Business Desk :
ICC Bangladesh strongly endorsed the finance ministry’s recent recommendation to avoid hard loans and discourage the import of luxury goods in order to reduce pressure on declining foreign exchange reserves.
The leading chamber also endorsed the recent austerity and regulatory measures taken by the government and Bangladesh Bank aimed at curbing non-essential imports, suspending the implementation of projects with high import components.
“We believe this will send a positive signal to the market and the economy as well as curbing inflation,” said ICCB President Mahbubur Rahman.
He spoke while presenting ICCB Executive Board Report at its 27th annual council held in the capital on Saturday.
ICCB also supports the demand of the businesses not to increase the power and gas rates, fuel prices as well reduce the corporate rate taxes during the upcoming budget as these will be helpful in containing the inflation, the ICCB president said.
The report mentioned that over the last two years, the pandemic has played a major role in shaping the global economy.

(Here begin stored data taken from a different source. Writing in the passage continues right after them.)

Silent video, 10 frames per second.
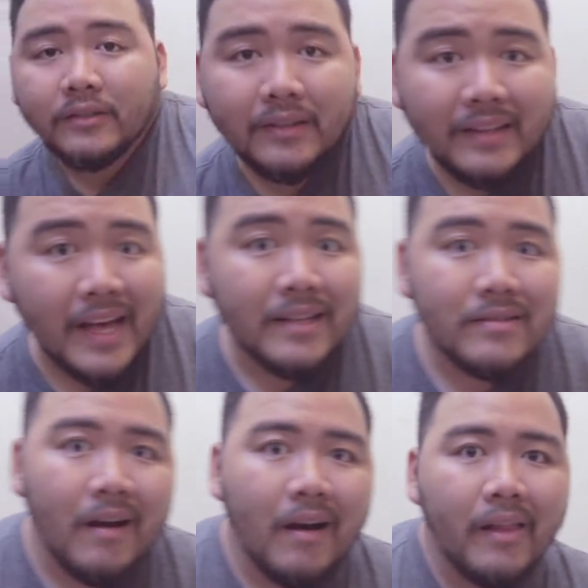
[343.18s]
So
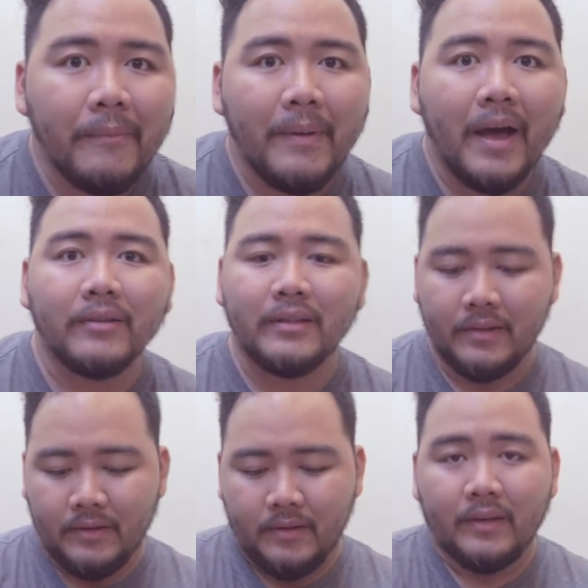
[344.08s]
that's all about
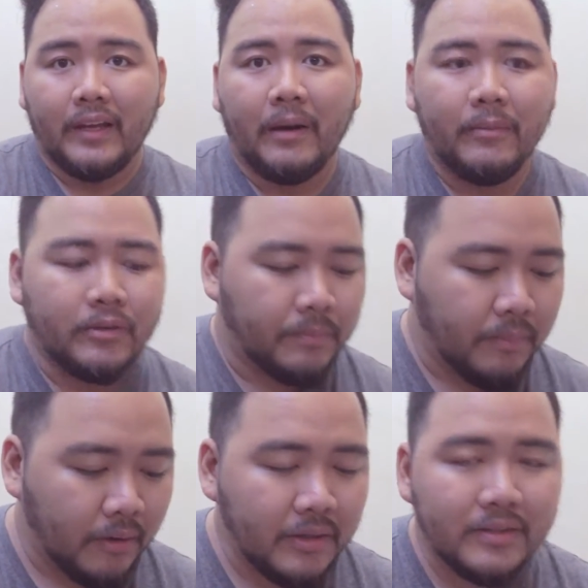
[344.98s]
camera
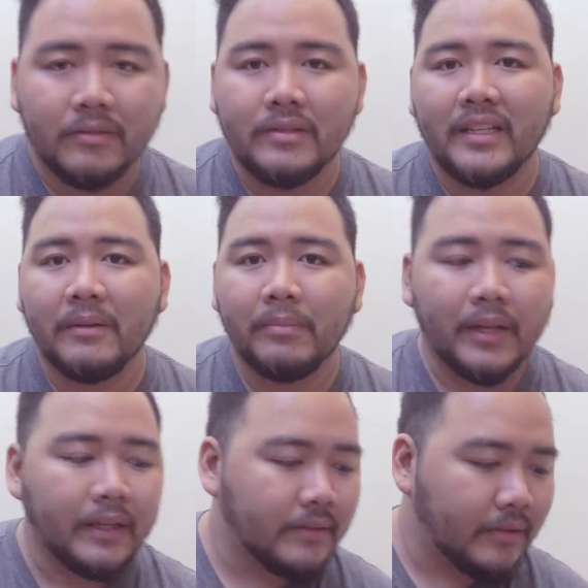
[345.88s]
supports or
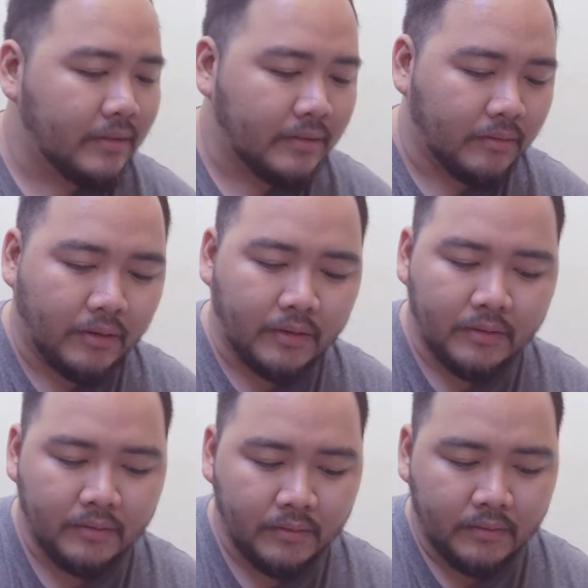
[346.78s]
stabilizers or
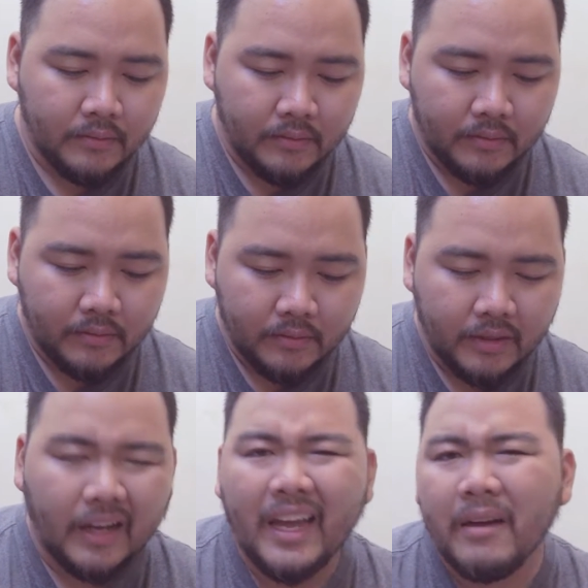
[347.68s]

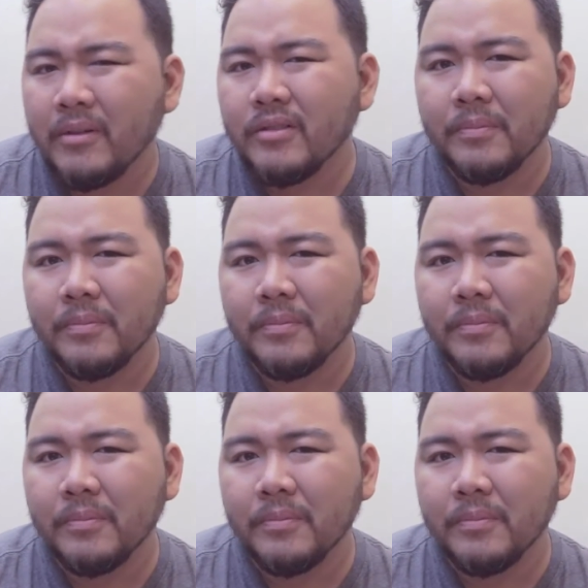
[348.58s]
yeah, camera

Many sectors have found themselves in difficulty and are still struggling and the countries dependent on those sectors are now quietly trying to get back up again.

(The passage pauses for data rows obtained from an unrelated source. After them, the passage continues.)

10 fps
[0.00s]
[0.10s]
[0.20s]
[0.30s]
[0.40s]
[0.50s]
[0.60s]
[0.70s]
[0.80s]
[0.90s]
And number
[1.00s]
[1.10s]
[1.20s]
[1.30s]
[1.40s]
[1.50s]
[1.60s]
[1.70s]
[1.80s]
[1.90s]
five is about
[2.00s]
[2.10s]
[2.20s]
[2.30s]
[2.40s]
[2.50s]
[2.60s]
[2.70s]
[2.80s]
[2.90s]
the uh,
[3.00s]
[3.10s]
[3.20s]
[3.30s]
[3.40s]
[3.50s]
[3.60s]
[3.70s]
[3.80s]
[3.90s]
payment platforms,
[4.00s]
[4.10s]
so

Despite the strong economic recovery in 2021, the financial difficulties are not over and may still cause economic slowdown, according to chamber.

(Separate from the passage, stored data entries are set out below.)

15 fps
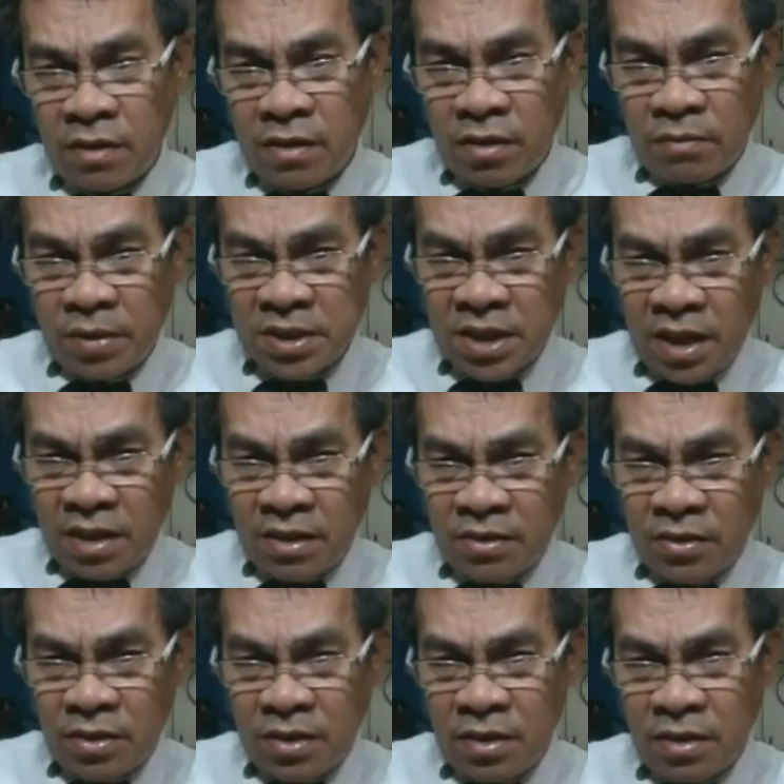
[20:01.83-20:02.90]
of this
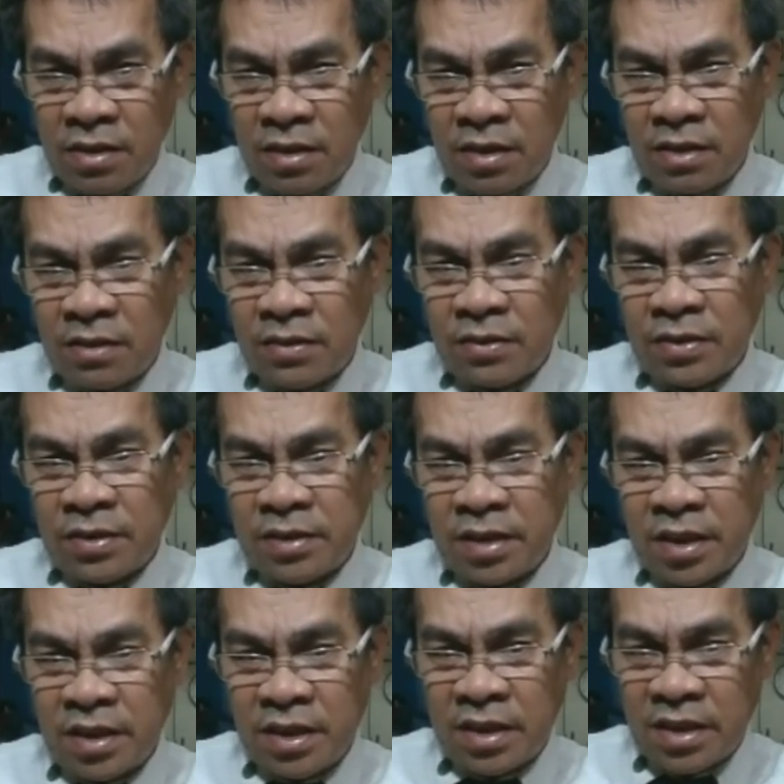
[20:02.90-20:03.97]
angle,
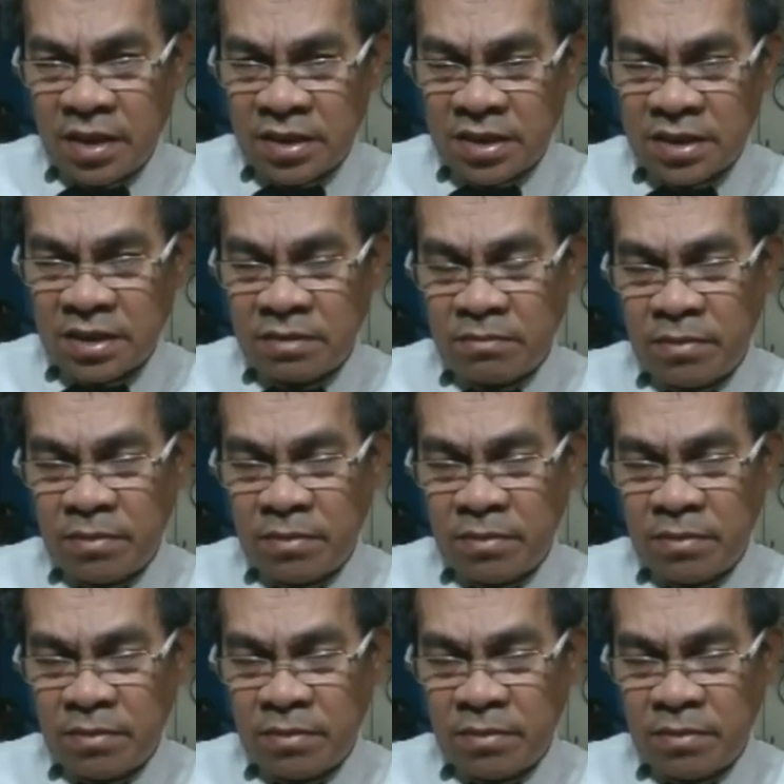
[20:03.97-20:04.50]
then S,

In addition, many countries are faced with an increasing debt burden, high inflation and burning issue of the moment, geopolitical tensions, which all play a major role, it said.
The global economy is poised to be sent on yet another unpredictable course by Russia-Ukraine war.
This war is a major humanitarian crisis affecting millions of people and a severe economic shock of uncertain duration and magnitude.
The magnitude of the economic impact of the war is highly uncertain and will depend in part on the duration of the war and the policy responses, but it is clear that the war will result in a substantial near-term drag on global growth and significantly stronger inflationary pressures, the report added.
The Executive Board Report observed that the Russian invasion of Ukraine poses the most severe risk to developing Asia’s economic outlook.
The war is already affecting economies in the region through sharp increases in prices for commodities such as oil and has heightened instability in global financial markets.